I'm looking to perform RNA-seq on pairs of cell lines to look at differential gene expression and wondering what I can get away with to lower costs. 2 questions:
1) How many reads would be a good starting point? Would 20M be a reasonable place to start? 2) I understand I should have at least 2 biological replicates per cell line. Is it ok to combine the tubes into 1? Or should they be run separately? 3) RIbo-depletion costs $200 more than poly-A enrichment.
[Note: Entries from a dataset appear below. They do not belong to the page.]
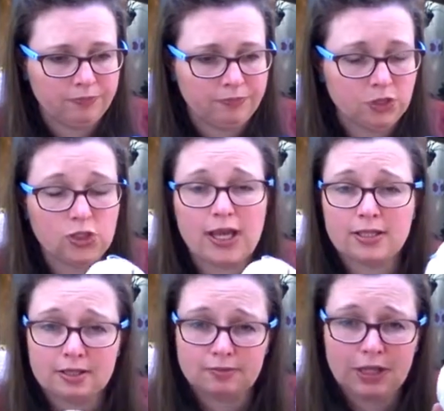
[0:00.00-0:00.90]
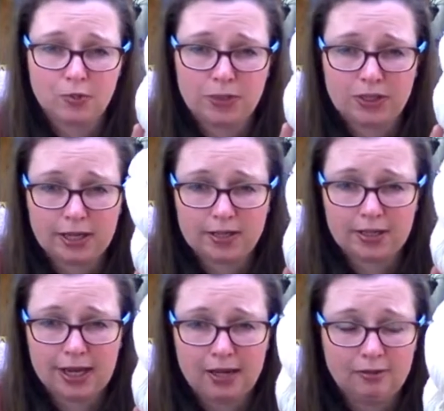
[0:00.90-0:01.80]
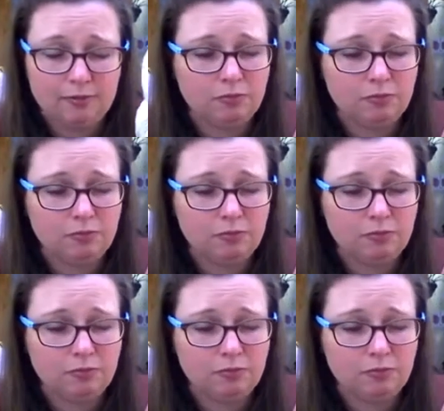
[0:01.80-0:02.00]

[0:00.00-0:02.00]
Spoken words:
So yes, I'd spin Texel again.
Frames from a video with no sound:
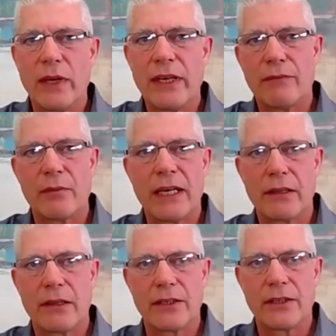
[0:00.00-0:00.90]
for bad
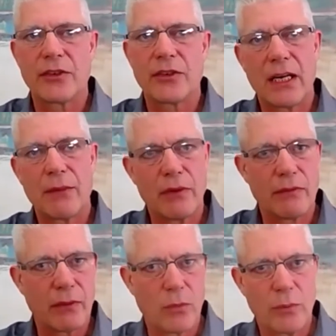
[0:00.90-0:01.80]
things to happen, for
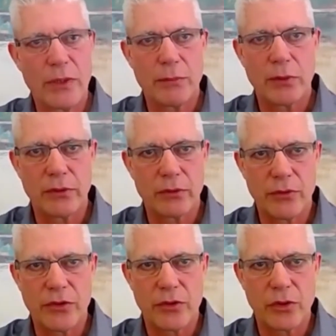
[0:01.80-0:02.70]
more people to lose
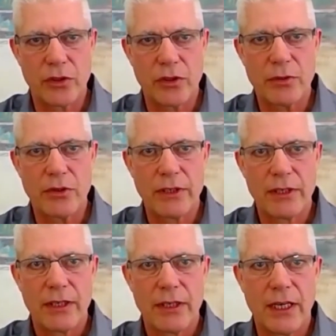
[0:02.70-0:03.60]
their jobs,
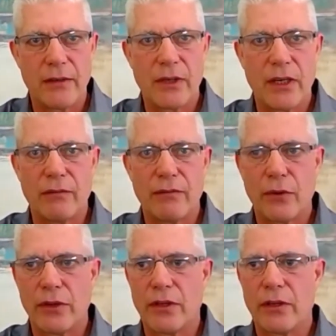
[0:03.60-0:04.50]
and for
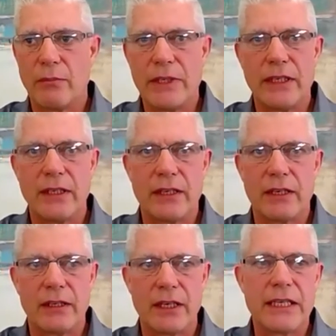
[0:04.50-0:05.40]
there to be
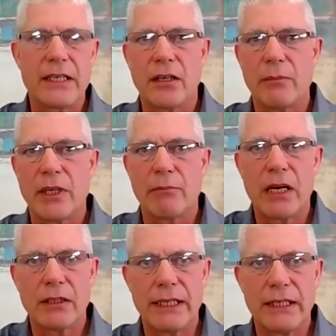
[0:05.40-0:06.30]
an economic
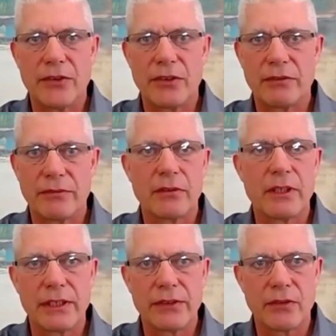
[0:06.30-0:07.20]
malaise, the
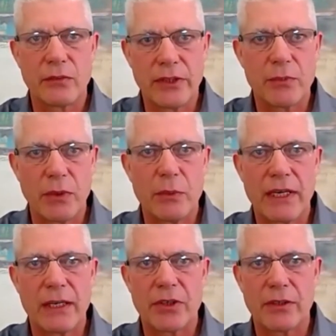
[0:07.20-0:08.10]
likes of which we
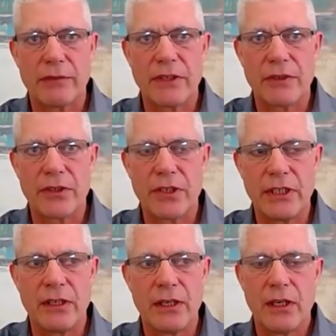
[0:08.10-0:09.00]
perhaps have never seen.
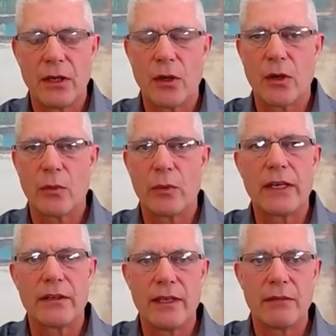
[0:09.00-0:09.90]
Or we can
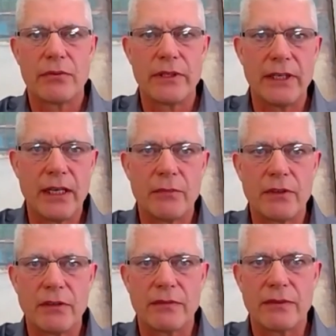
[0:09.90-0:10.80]
take
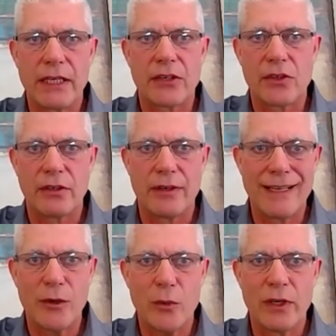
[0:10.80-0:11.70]
preemptive action now,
Is it better to go with ribodepletion since it encompasses non coding RNA or is it common to try polyA enrichment first and then go with noncoding RNA if nothing is found with polyA?
Thanks in advance!
Regarding seq. depth, keep in mind 2 things. 1. If you will get bad quality sequencing you will have to do trimming, and depending on the read quality you might trim a substantial amount of data, thus decreasing your seq. depth. 2. For DE analysis what we are interested in are unique alignments to reference genome, as a rule we don't use mulitmapped reads (there are some ways to include also multimaps, using featurecounts for example, but reviewers might not be happy in the end). So usually unique mapping rate should be around 90% if everything is fine. Thus, if you sequence 20mln reads, in a good scenario 85-90% of these data is usable for DE analysis. So always try to reach a bit more to compensate for that 2 factors.